Au-delà du simple renouvellement des émissions monétaires, cette étape inscrit durablement son mandat dans les annales de la Banque centrale. Il devient ainsi le quatrième Gouverneur de l’institution dont la signature figure sur les billets en circulation en République démocratique du Congo, rejoignant le cercle restreint des responsables ayant marqué l’histoire monétaire du pays.
Le choix de cette remise, le jour de la célébration de l’indépendance nationale, n’est pas anodin. Il établit un parallèle entre la souveraineté politique conquise le 30 juin 1960 et le défi permanent de consolider la souveraineté économique. Plus qu’un simple moyen d’échange, le franc congolais demeure l’une des expressions les plus visibles de l’autorité de l’État et de son indépendance financière.

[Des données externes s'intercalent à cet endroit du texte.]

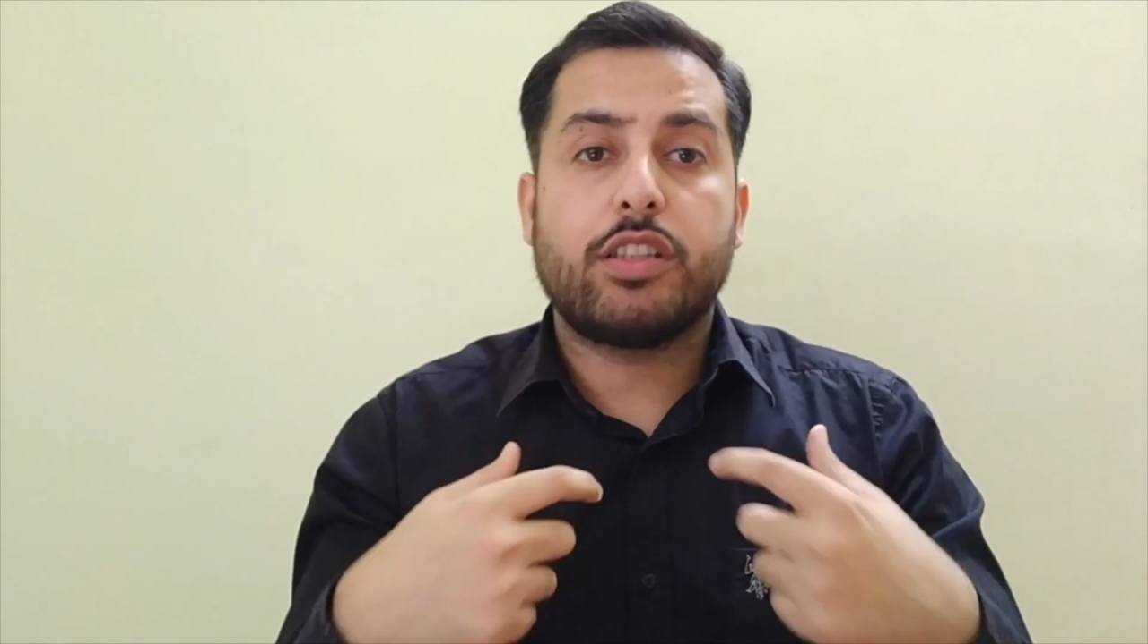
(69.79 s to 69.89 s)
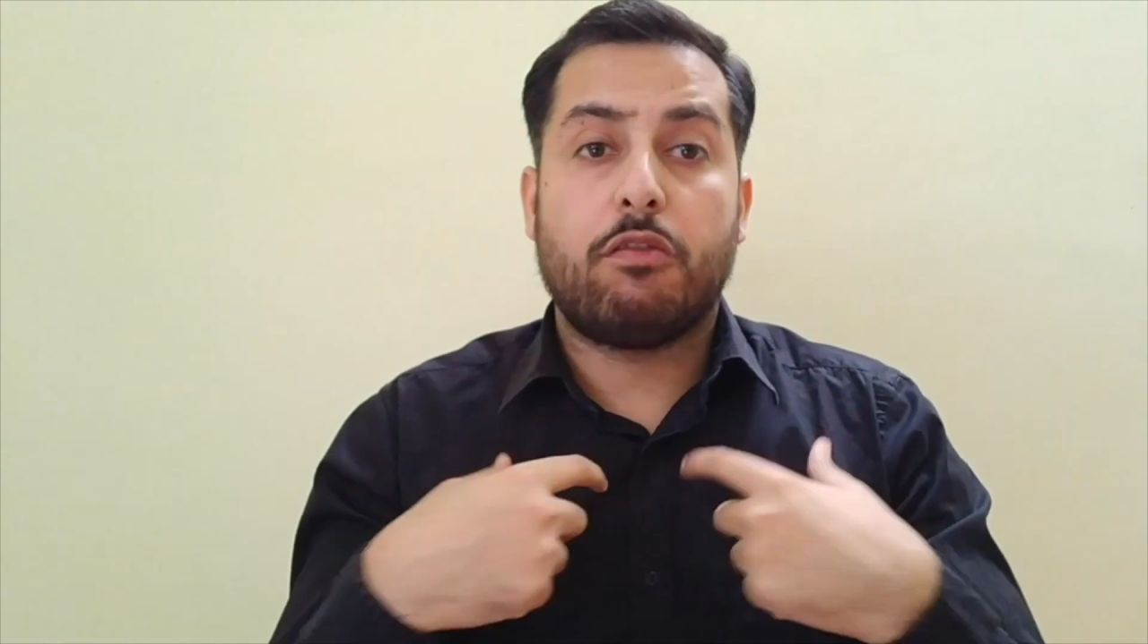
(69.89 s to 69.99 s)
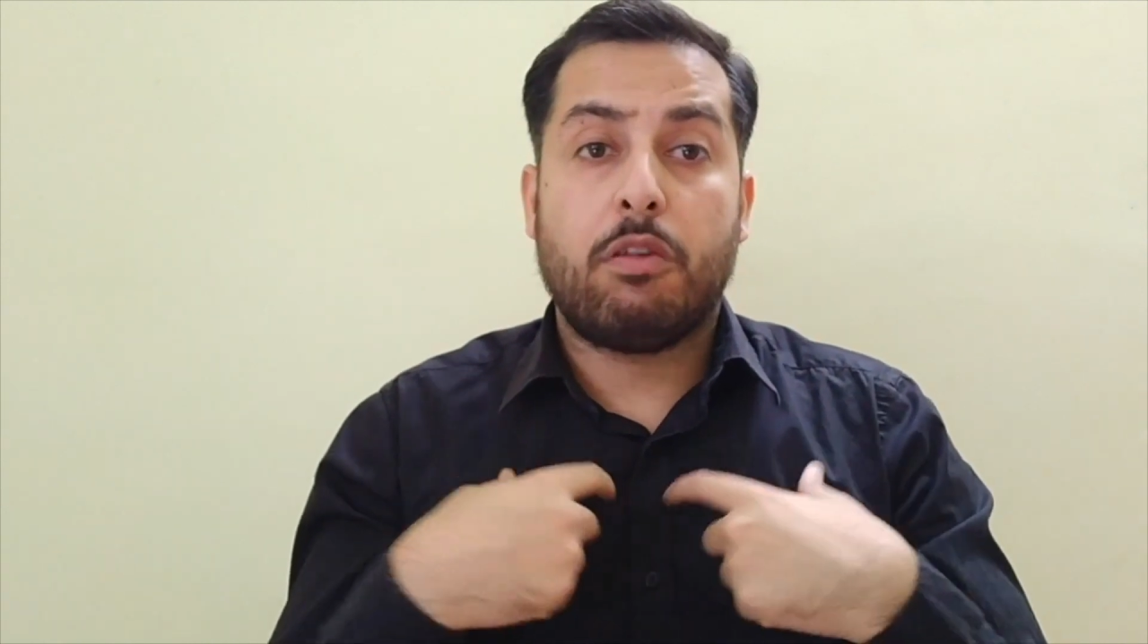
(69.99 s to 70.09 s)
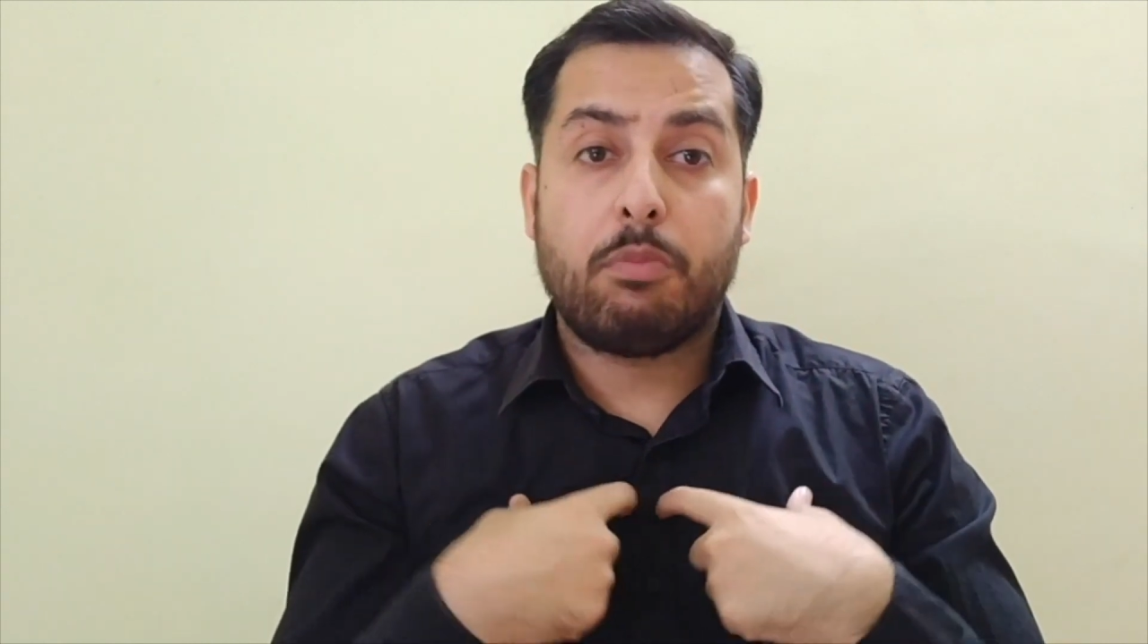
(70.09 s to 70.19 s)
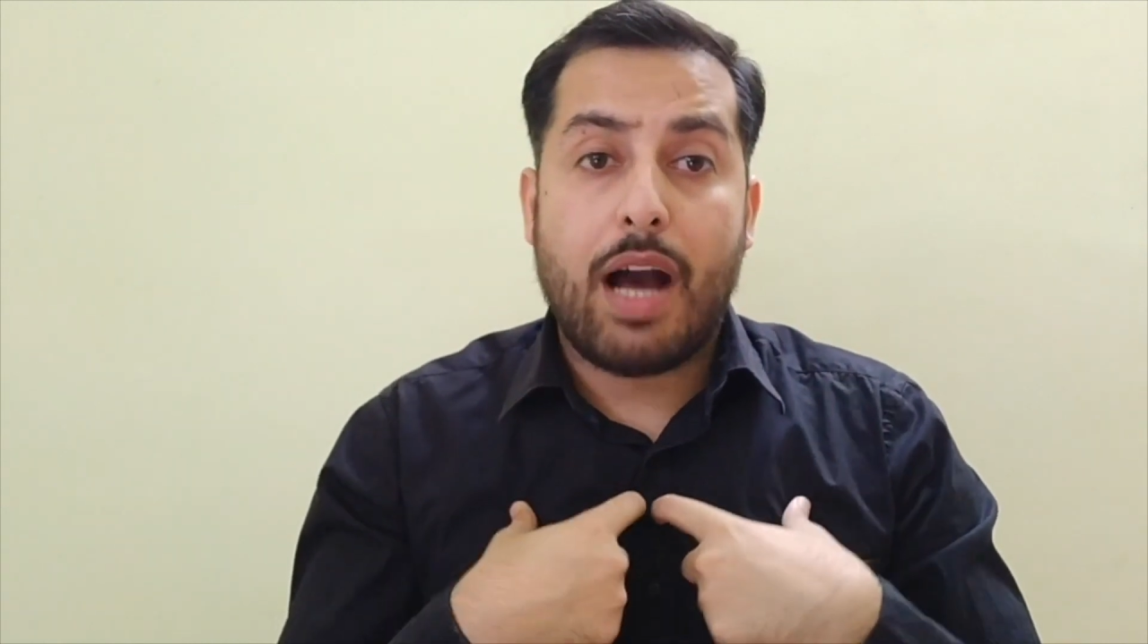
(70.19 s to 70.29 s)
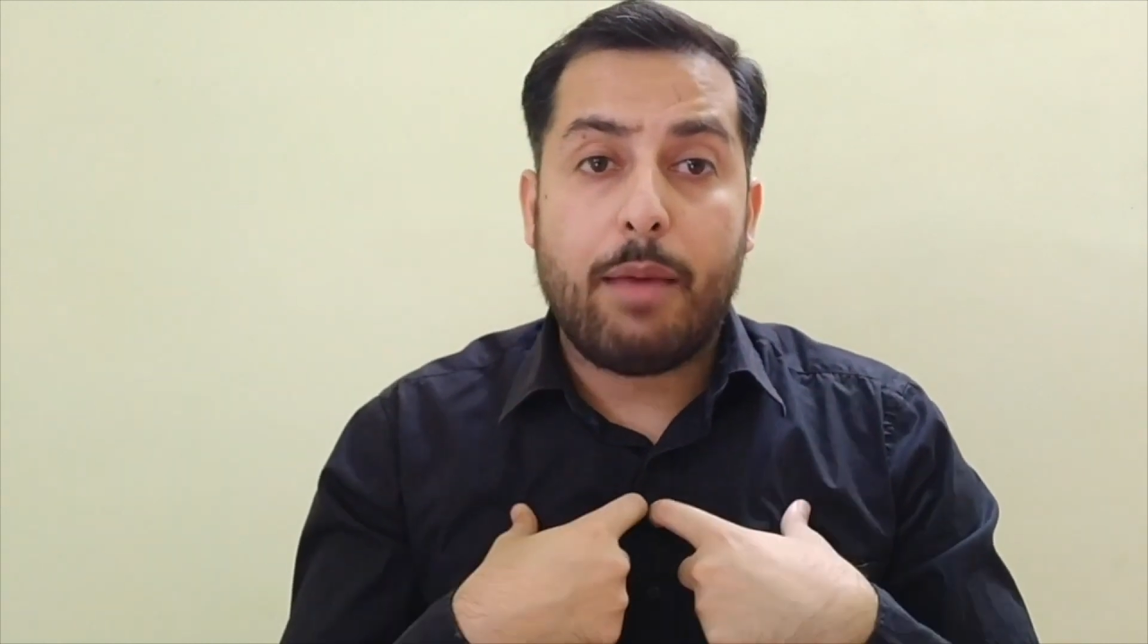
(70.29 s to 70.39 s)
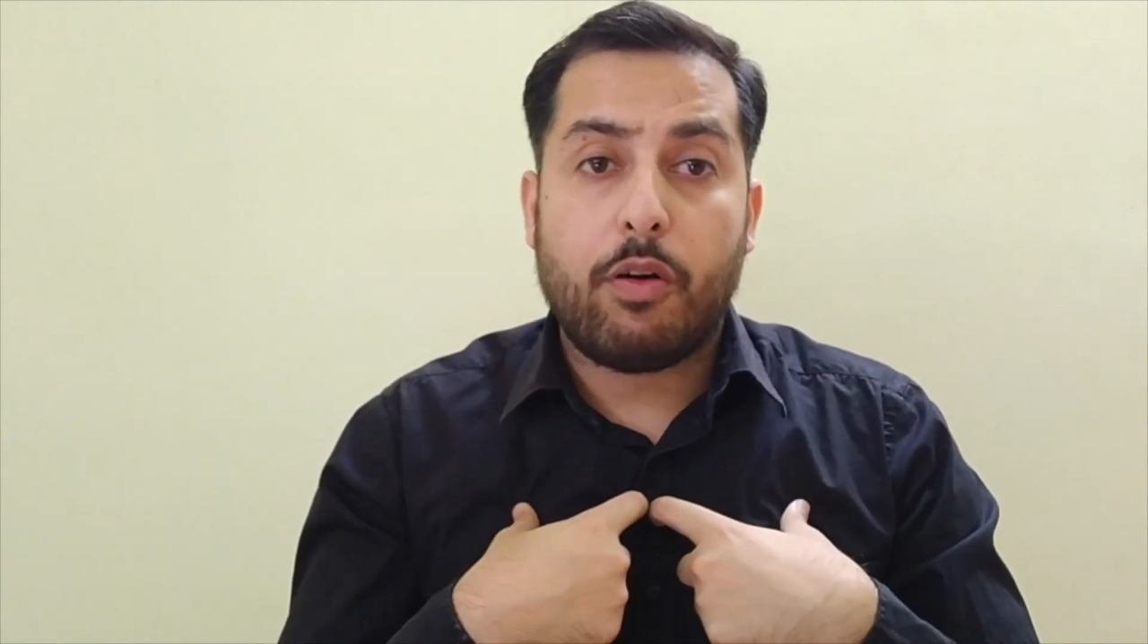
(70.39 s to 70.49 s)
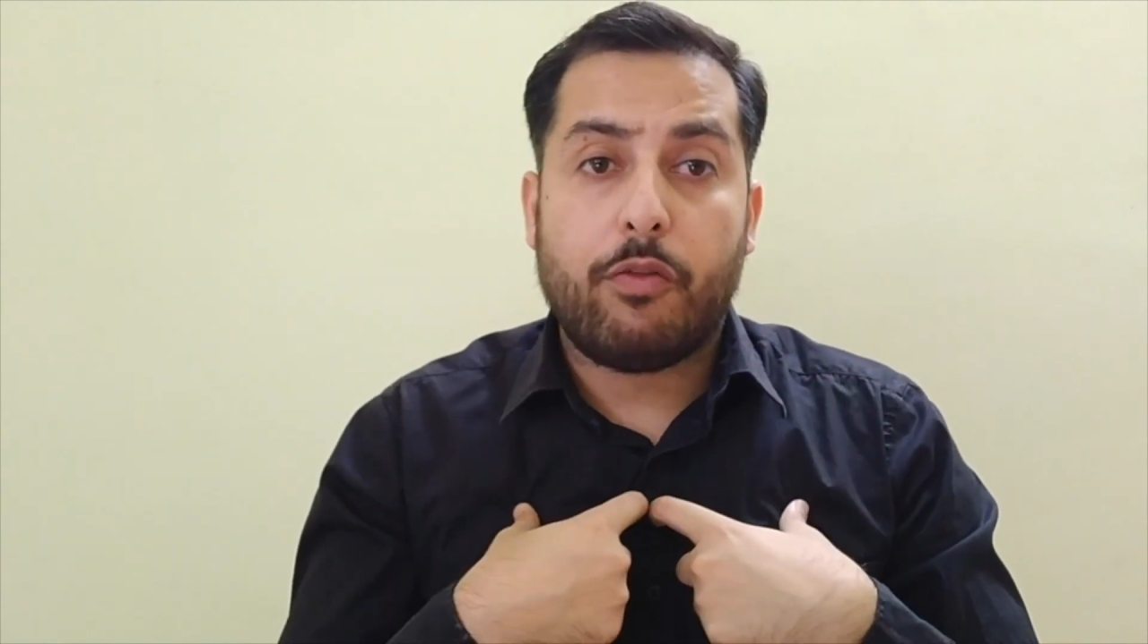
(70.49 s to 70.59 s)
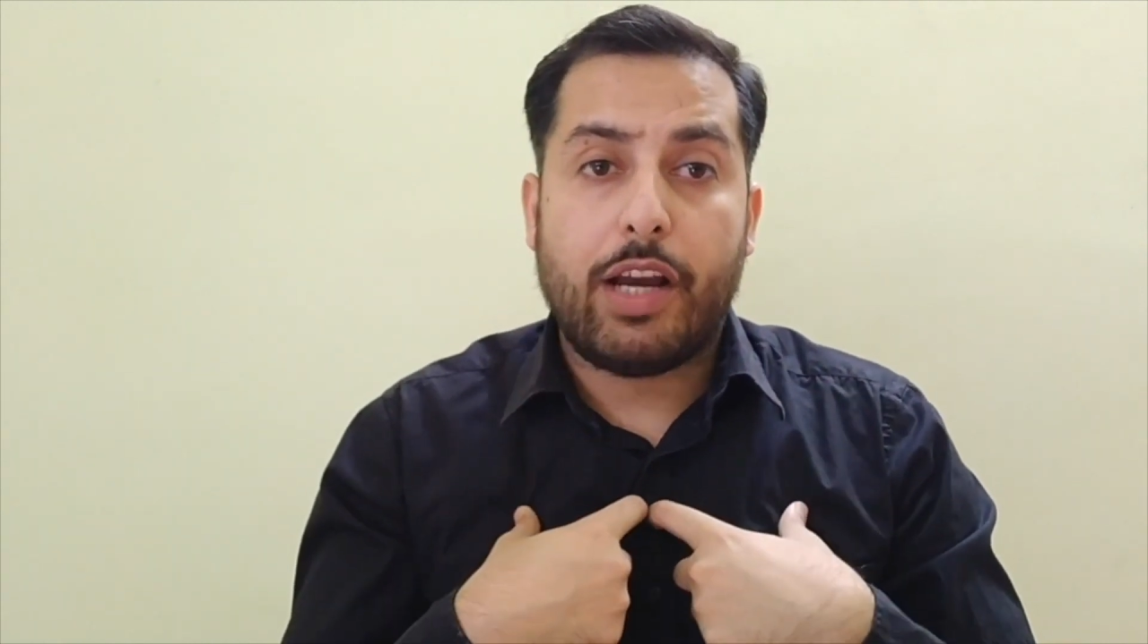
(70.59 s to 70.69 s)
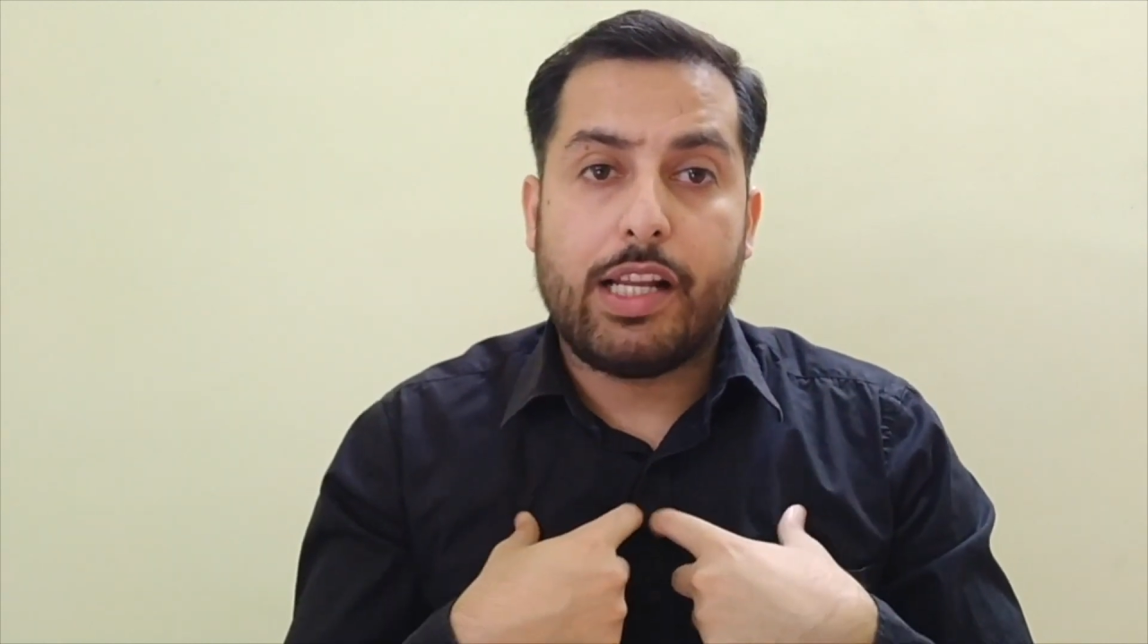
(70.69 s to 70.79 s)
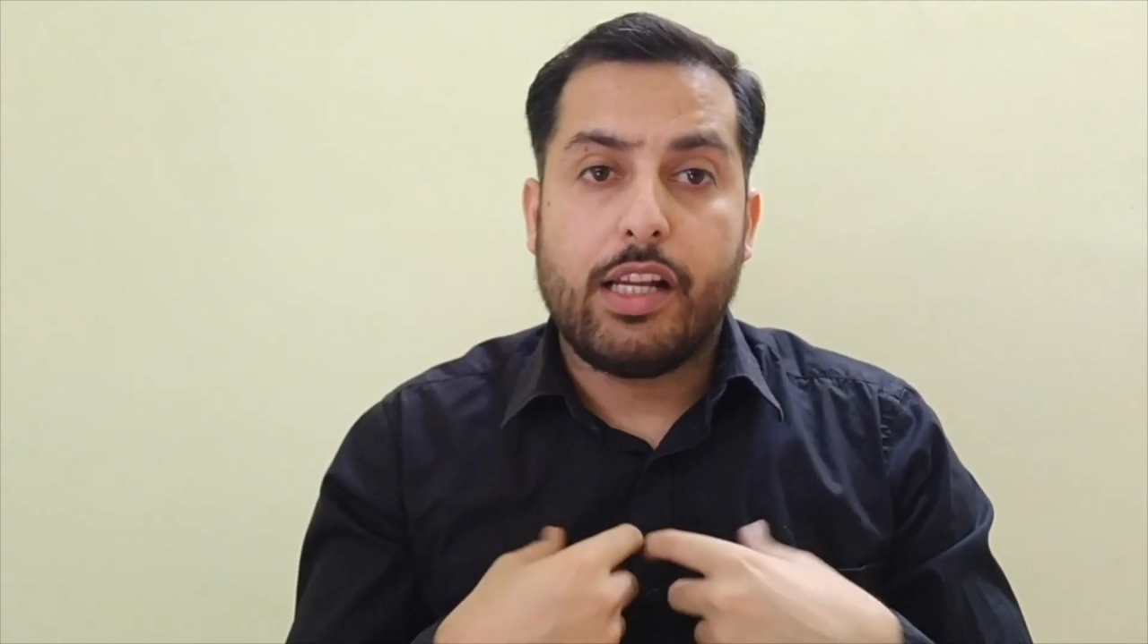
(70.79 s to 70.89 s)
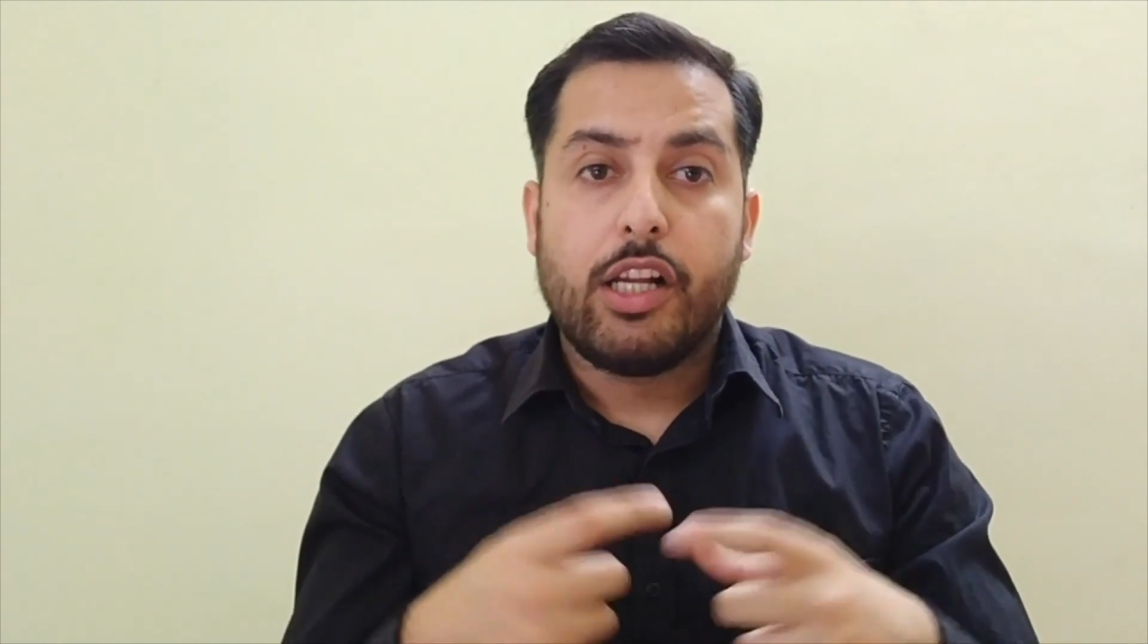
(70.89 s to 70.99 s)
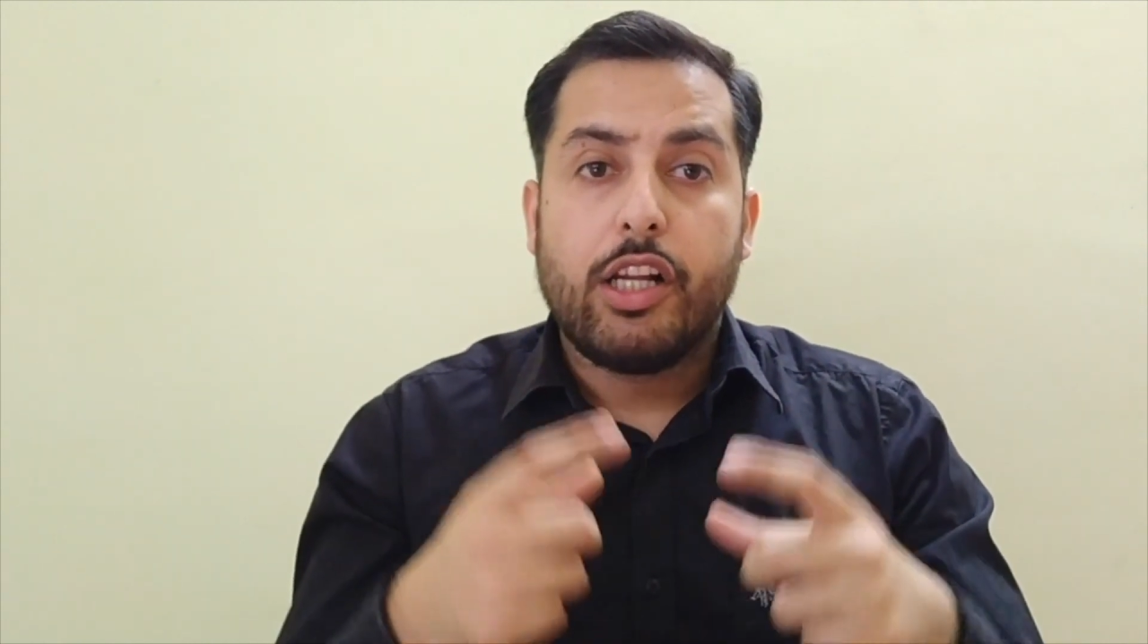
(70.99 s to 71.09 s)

for my profile.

À travers cette nouvelle série de billets, la Banque Centrale du Congo réaffirme sa détermination à préserver la stabilité monétaire, à renforcer la confiance des citoyens envers la monnaie nationale et à accompagner les politiques destinées à soutenir une économie plus solide et plus résiliente.

En ce jour de commémoration nationale, cette nouvelle signature ne représente pas uniquement celle d’un Gouverneur. Elle symbolise également la continuité d’une institution stratégique et rappelle qu’une monnaie stable demeure l’un des piliers de la crédibilité économique, de la souveraineté nationale et du développement durable de la République démocratique du Congo.